A reader asked whether low oil mattered less because the economy is becoming an AI economy. The better answer is colder: growth has not become immaterial. It has changed utilities.
The cleanest question in the mailbag this morning was not whether oil is up or down. It was whether oil still gets to explain growth. The reader's hunch was good: if the next leg of the economy is built around AI, chips, data centers, cloud contracts, and electrified industry, the old reflex of reading the world through barrels starts to miss the room.
But the conclusion needs discipline. The new economy is not a cloud. It is a load. It asks for transformers, interconnect queues, gas turbines, nuclear restarts, copper, cooling water, permits, and rate cases. The demand curve has moved from the pump to the substation. That does not make it cleaner, cheaper, or less political by default. It makes the bottleneck more local and harder to photograph.
The International Energy Agency's latest electricity work is blunt about the direction of travel: global electricity consumption is rising fast, and data centers plus AI are a visible new source of demand. In the United States, the IEA has said data centers could account for a striking share of electricity demand growth by the end of the decade. On the oil side, the same agency has been describing a slower, more contested demand path, with electric vehicles and changing industrial patterns cutting into the old certainty that every expansion is also a crude story.

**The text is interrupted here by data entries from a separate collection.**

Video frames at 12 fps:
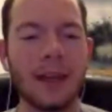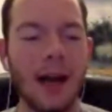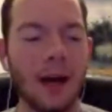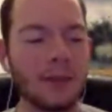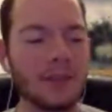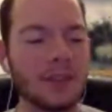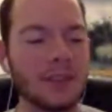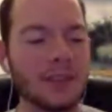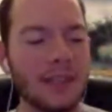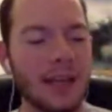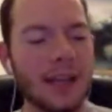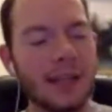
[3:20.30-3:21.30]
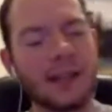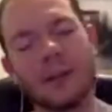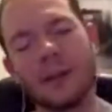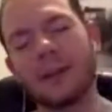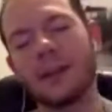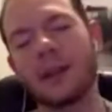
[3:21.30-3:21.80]
I was just
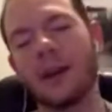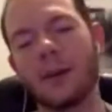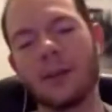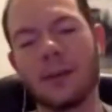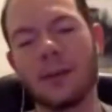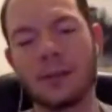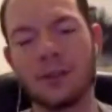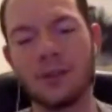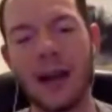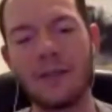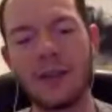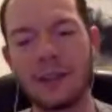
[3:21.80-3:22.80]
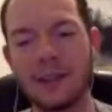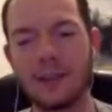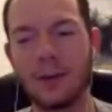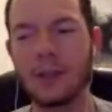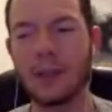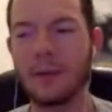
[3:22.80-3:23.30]
thinking, driving it this
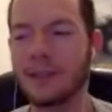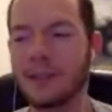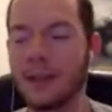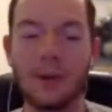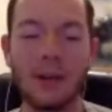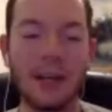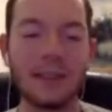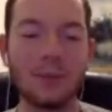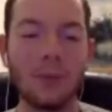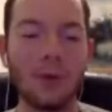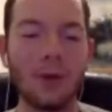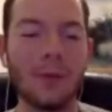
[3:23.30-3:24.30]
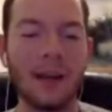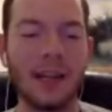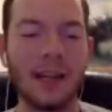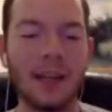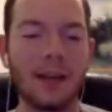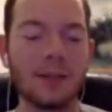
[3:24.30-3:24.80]
whole time, I was like, when it gets warm, I
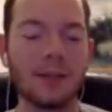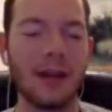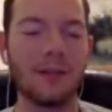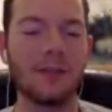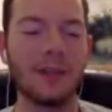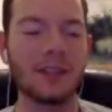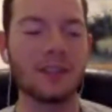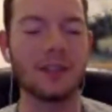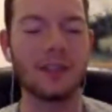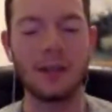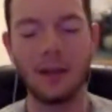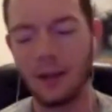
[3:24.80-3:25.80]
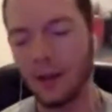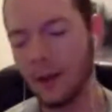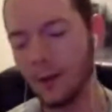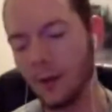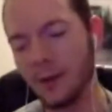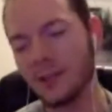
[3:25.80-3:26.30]
need to go try and fish it.
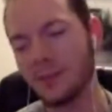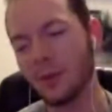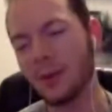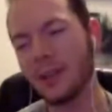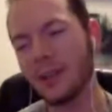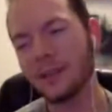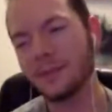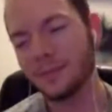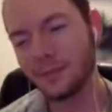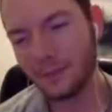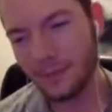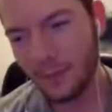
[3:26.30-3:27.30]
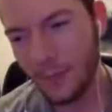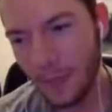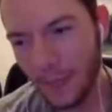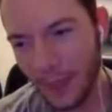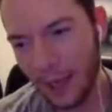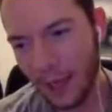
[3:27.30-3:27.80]
Well, this morning
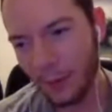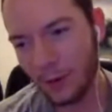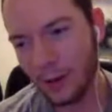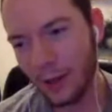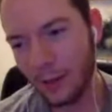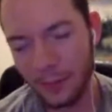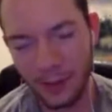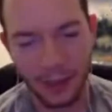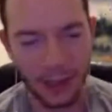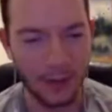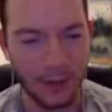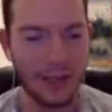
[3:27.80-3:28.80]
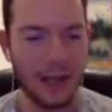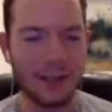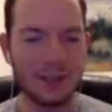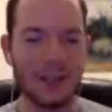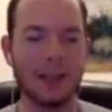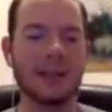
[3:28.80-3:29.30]
I woke up and it was kind
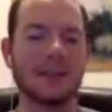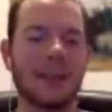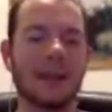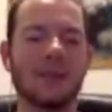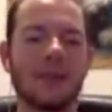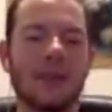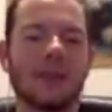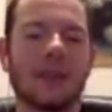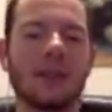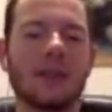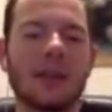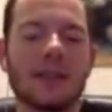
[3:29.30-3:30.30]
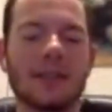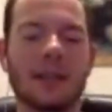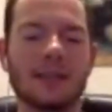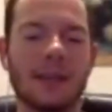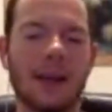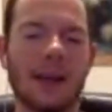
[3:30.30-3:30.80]
of chilly. It was like 50 degrees
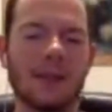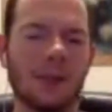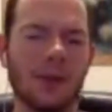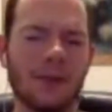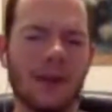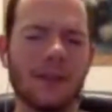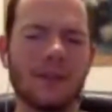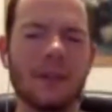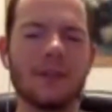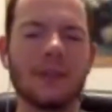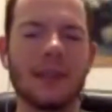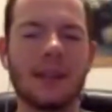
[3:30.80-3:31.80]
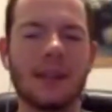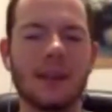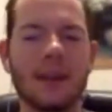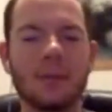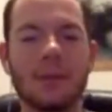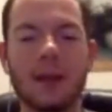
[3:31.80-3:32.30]
outside, 45, 50.
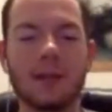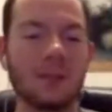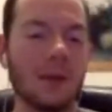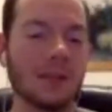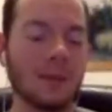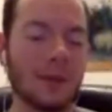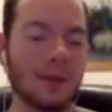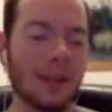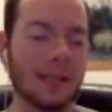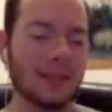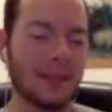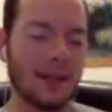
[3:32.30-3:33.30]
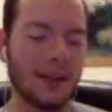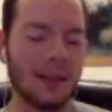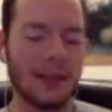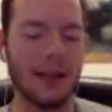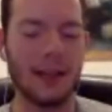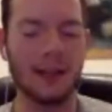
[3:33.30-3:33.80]
But it was supposed to be really sunny
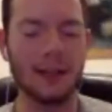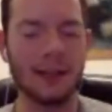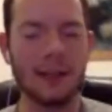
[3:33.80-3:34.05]
today.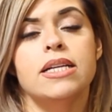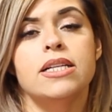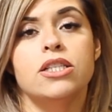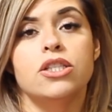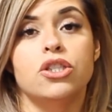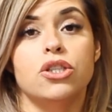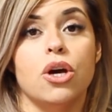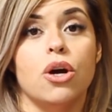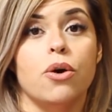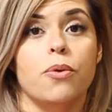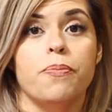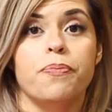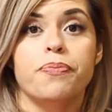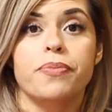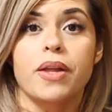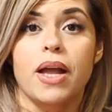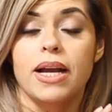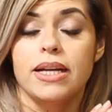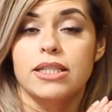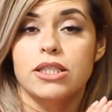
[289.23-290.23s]
So
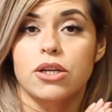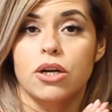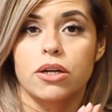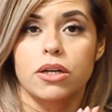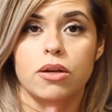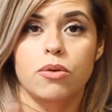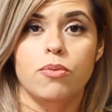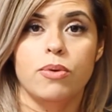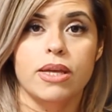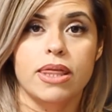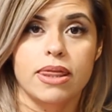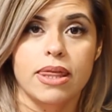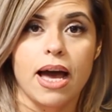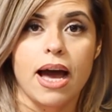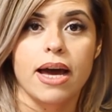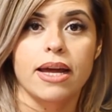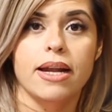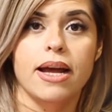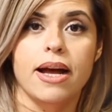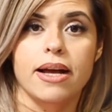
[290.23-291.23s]
I started with
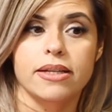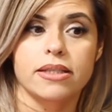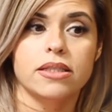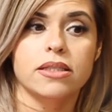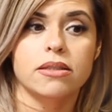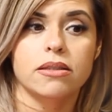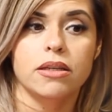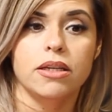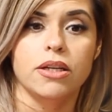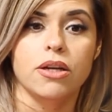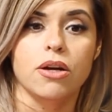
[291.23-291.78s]
that as,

Markets are catching up in their own nervous way. Last week, Wall Street pulled back from record highs after an AI-heavy rally, with oil and inflation worries doing the rude work of reminding traders that physical inputs still matter. The Federal Reserve's May financial stability report also put two things in the same frame that business rhetoric likes to keep separate: stretched valuations in AI-related assets and the risk that geopolitical shocks or energy prices unsettle the inflation path.
This is the point. The AI economy does not abolish oil politics. It adds another energy politics on top of it. The data center boom can soften oil's symbolic power while intensifying the fight over electricity. Utilities that were built for boring growth are being asked to accommodate an industrial surge dressed as software. Governors now compete for server farms the way they once competed for auto plants. Ratepayers are told the future is arriving, then asked to underwrite the poles and wires.
The old barrel economy had a brutal clarity. Tankers moved, prices spiked, consumers noticed. The wire economy is more administrative. It hides in interconnection delays, grid upgrades, capacity auctions, power-purchase agreements, and the quiet transfer of risk from tech giants to public systems. That makes it less visible, not less consequential.
So yes, the reader is right that oil is no longer the single master gauge of growth. But that is not liberation. It is a change in the pressure point. The newspaper's rule for this cycle should be simple: follow the load. When a company says AI will transform productivity, ask where the megawatts come from. When a governor announces a data center, ask who pays for the transmission. When oil falls, do not assume the machine got light. It may simply have plugged itself into a different wall.